## Work required:
Search the entries below for "second", and copy each line where it appears.

::: Supplied material :::

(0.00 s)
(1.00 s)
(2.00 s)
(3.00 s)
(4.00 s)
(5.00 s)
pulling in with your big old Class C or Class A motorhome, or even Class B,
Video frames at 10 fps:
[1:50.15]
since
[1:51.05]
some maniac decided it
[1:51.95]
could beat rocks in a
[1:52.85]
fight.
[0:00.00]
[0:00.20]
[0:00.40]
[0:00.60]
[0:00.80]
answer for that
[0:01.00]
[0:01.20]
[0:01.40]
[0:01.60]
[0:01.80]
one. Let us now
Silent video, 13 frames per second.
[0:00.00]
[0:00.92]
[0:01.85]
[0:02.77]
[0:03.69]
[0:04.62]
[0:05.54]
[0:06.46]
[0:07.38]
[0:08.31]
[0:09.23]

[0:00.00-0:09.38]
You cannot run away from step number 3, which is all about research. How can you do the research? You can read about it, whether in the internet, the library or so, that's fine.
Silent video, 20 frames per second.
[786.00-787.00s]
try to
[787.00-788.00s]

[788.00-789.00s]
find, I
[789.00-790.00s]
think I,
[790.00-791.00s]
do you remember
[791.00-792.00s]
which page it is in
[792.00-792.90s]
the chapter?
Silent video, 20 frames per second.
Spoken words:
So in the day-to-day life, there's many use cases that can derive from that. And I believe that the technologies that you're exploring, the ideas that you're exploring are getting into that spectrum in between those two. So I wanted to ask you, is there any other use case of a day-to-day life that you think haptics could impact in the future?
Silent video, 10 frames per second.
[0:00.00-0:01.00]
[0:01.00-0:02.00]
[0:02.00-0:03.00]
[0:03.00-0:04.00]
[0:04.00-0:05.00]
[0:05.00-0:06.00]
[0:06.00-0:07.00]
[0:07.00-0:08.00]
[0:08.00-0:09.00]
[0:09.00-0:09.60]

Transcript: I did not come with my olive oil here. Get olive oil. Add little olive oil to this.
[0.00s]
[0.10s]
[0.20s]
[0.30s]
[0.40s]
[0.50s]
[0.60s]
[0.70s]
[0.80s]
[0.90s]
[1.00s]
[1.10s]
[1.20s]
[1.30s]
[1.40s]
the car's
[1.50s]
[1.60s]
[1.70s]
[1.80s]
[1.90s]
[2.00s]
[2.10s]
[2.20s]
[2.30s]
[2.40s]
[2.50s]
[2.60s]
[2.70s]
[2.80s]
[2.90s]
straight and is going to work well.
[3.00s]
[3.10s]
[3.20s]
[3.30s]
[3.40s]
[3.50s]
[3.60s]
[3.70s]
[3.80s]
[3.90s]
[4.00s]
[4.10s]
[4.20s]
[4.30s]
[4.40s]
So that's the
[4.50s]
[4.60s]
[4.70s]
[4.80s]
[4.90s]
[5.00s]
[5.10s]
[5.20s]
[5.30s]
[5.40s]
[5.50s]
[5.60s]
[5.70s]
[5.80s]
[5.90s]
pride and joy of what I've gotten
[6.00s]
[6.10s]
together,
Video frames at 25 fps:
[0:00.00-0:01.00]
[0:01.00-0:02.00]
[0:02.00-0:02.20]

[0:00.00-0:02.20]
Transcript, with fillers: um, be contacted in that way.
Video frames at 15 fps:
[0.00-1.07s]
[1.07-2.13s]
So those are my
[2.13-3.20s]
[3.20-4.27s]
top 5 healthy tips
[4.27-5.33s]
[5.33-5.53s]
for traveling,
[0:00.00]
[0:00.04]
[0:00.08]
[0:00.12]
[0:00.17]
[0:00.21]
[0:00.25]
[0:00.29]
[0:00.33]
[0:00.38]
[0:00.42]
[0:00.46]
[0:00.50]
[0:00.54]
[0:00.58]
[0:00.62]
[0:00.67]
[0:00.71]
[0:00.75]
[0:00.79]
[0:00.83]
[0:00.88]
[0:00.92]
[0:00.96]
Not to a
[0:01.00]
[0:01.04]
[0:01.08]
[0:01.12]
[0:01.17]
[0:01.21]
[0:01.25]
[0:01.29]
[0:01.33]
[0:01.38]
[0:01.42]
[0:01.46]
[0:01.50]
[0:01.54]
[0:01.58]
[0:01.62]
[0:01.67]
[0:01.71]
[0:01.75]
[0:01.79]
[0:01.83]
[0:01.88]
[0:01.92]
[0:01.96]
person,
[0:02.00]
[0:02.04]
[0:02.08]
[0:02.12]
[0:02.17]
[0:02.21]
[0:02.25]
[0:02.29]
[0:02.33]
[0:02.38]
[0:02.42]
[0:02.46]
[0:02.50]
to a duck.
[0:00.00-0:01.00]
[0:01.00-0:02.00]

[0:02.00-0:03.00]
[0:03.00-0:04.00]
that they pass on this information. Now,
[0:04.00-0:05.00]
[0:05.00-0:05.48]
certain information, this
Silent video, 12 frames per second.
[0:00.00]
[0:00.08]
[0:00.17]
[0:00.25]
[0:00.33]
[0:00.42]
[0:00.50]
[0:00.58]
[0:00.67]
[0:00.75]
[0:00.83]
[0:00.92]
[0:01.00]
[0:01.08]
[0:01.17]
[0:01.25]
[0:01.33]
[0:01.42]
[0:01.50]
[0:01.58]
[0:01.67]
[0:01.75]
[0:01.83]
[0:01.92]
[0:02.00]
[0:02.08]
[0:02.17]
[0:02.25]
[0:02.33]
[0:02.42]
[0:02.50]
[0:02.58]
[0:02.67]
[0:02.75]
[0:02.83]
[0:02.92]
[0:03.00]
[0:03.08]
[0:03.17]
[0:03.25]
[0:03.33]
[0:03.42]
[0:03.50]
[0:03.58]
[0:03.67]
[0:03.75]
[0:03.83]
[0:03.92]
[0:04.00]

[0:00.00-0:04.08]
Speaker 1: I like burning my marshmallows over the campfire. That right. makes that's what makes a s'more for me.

:::

## Output for this exercise:
Silent video, 13 frames per second.
Silent video, 20 frames per second.
Silent video, 20 frames per second.
Silent video, 10 frames per second.
Silent video, 12 frames per second.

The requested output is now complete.